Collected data

╔══

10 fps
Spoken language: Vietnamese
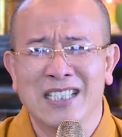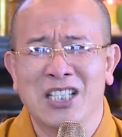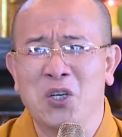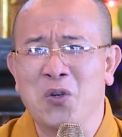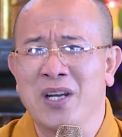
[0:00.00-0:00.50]
Chứ
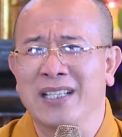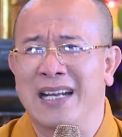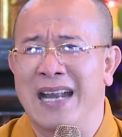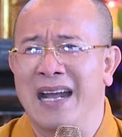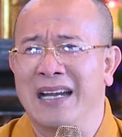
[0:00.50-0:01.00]
lúc người ta
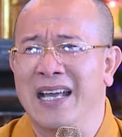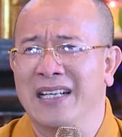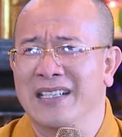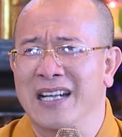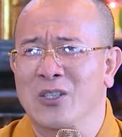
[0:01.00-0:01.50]
đang
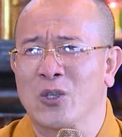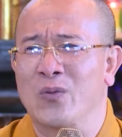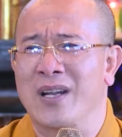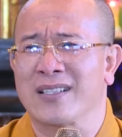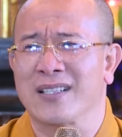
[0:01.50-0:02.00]
lên, nó đang
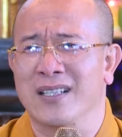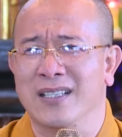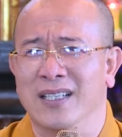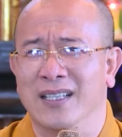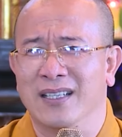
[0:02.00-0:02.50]
sung, đang sướng,
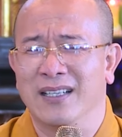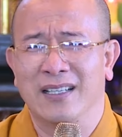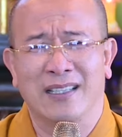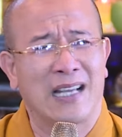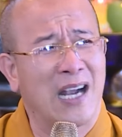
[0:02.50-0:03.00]

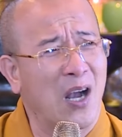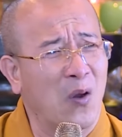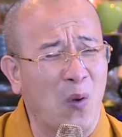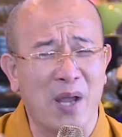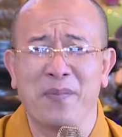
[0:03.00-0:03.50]
người ta
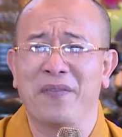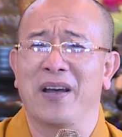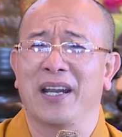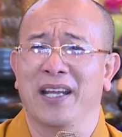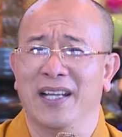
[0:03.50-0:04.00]
quên mất
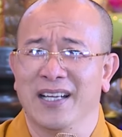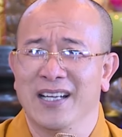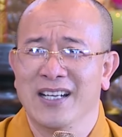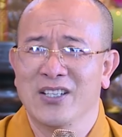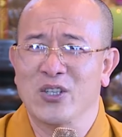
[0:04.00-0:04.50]
Phật đấy.
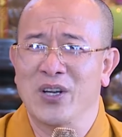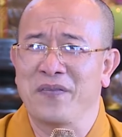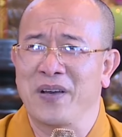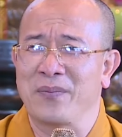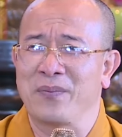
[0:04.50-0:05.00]
Cho nên
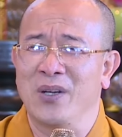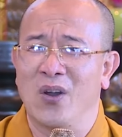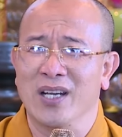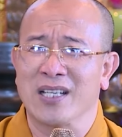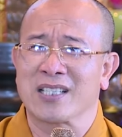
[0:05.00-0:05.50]
Phật mới
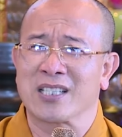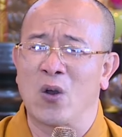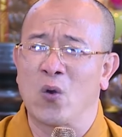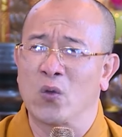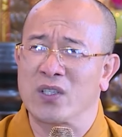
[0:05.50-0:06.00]
nói này,
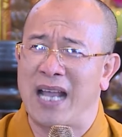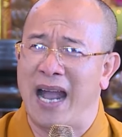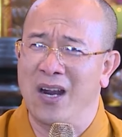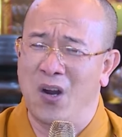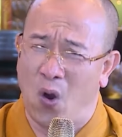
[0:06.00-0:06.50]
giàu
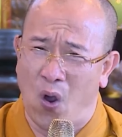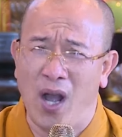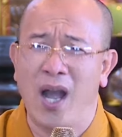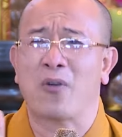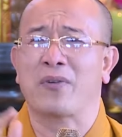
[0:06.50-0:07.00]
sang
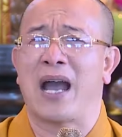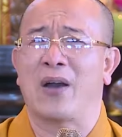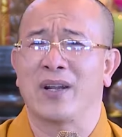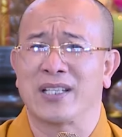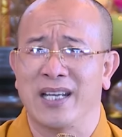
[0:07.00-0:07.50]
khó học
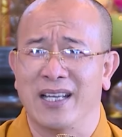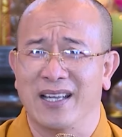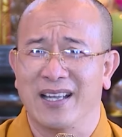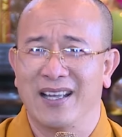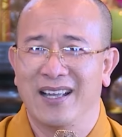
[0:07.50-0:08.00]
đạo là thế.
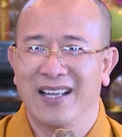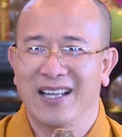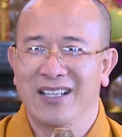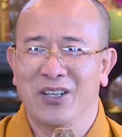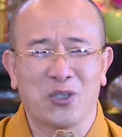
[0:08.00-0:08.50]

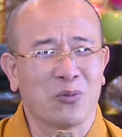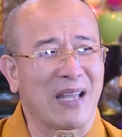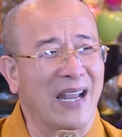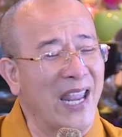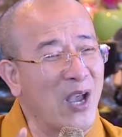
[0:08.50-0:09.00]
Thôi chúng
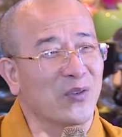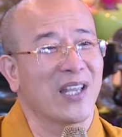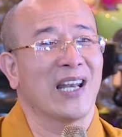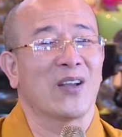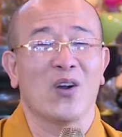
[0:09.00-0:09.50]
ta nghèo
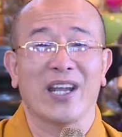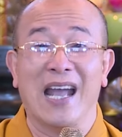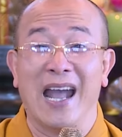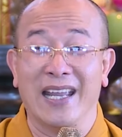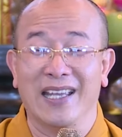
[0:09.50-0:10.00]
thế lại có cái
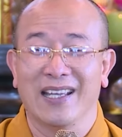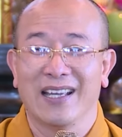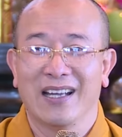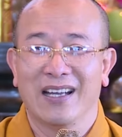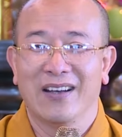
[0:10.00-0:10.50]
hay,
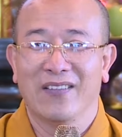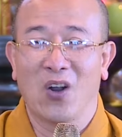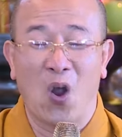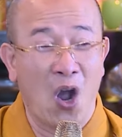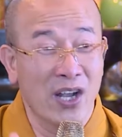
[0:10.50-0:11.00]

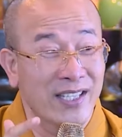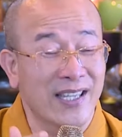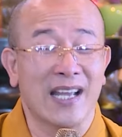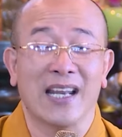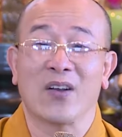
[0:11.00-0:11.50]
khó như
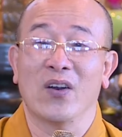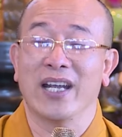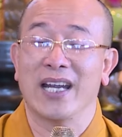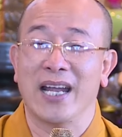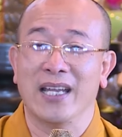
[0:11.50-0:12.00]
thế lại có
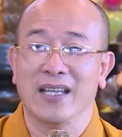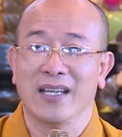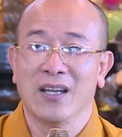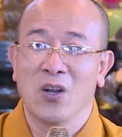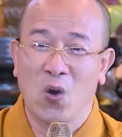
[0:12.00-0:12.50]
cái hay,
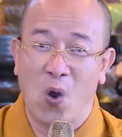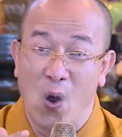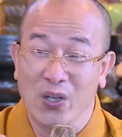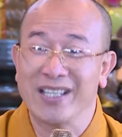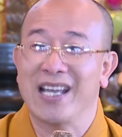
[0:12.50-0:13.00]

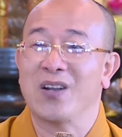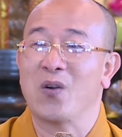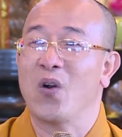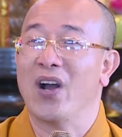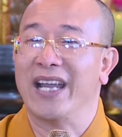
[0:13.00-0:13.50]
khổ như thế
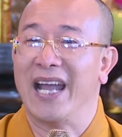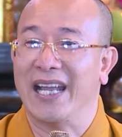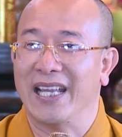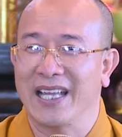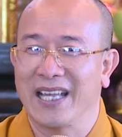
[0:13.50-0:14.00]
cũng có cái
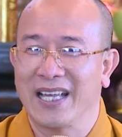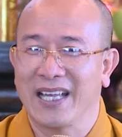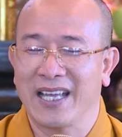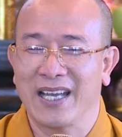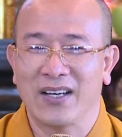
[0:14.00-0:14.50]
hay.
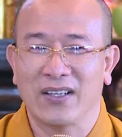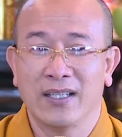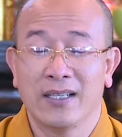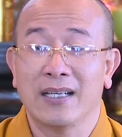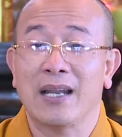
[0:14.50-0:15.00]
Nghe à,
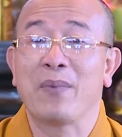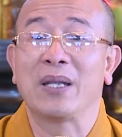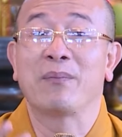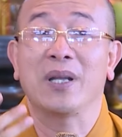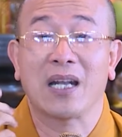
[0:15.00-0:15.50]
là mình mới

╚══

EXERCISE AIM: Leave the pictures out and print the records above exactly as they stand.

OUTPUT BELOW:
10 fps
Spoken language: Vietnamese
[0:00.00-0:00.50]
Chứ
[0:00.50-0:01.00]
lúc người ta
[0:01.00-0:01.50]
đang
[0:01.50-0:02.00]
lên, nó đang
[0:02.00-0:02.50]
sung, đang sướng,
[0:02.50-0:03.00]

[0:03.00-0:03.50]
người ta
[0:03.50-0:04.00]
quên mất
[0:04.00-0:04.50]
Phật đấy.
[0:04.50-0:05.00]
Cho nên
[0:05.00-0:05.50]
Phật mới
[0:05.50-0:06.00]
nói này,
[0:06.00-0:06.50]
giàu
[0:06.50-0:07.00]
sang
[0:07.00-0:07.50]
khó học
[0:07.50-0:08.00]
đạo là thế.
[0:08.00-0:08.50]

[0:08.50-0:09.00]
Thôi chúng
[0:09.00-0:09.50]
ta nghèo
[0:09.50-0:10.00]
thế lại có cái
[0:10.00-0:10.50]
hay,
[0:10.50-0:11.00]

[0:11.00-0:11.50]
khó như
[0:11.50-0:12.00]
thế lại có
[0:12.00-0:12.50]
cái hay,
[0:12.50-0:13.00]

[0:13.00-0:13.50]
khổ như thế
[0:13.50-0:14.00]
cũng có cái
[0:14.00-0:14.50]
hay.
[0:14.50-0:15.00]
Nghe à,
[0:15.00-0:15.50]
là mình mới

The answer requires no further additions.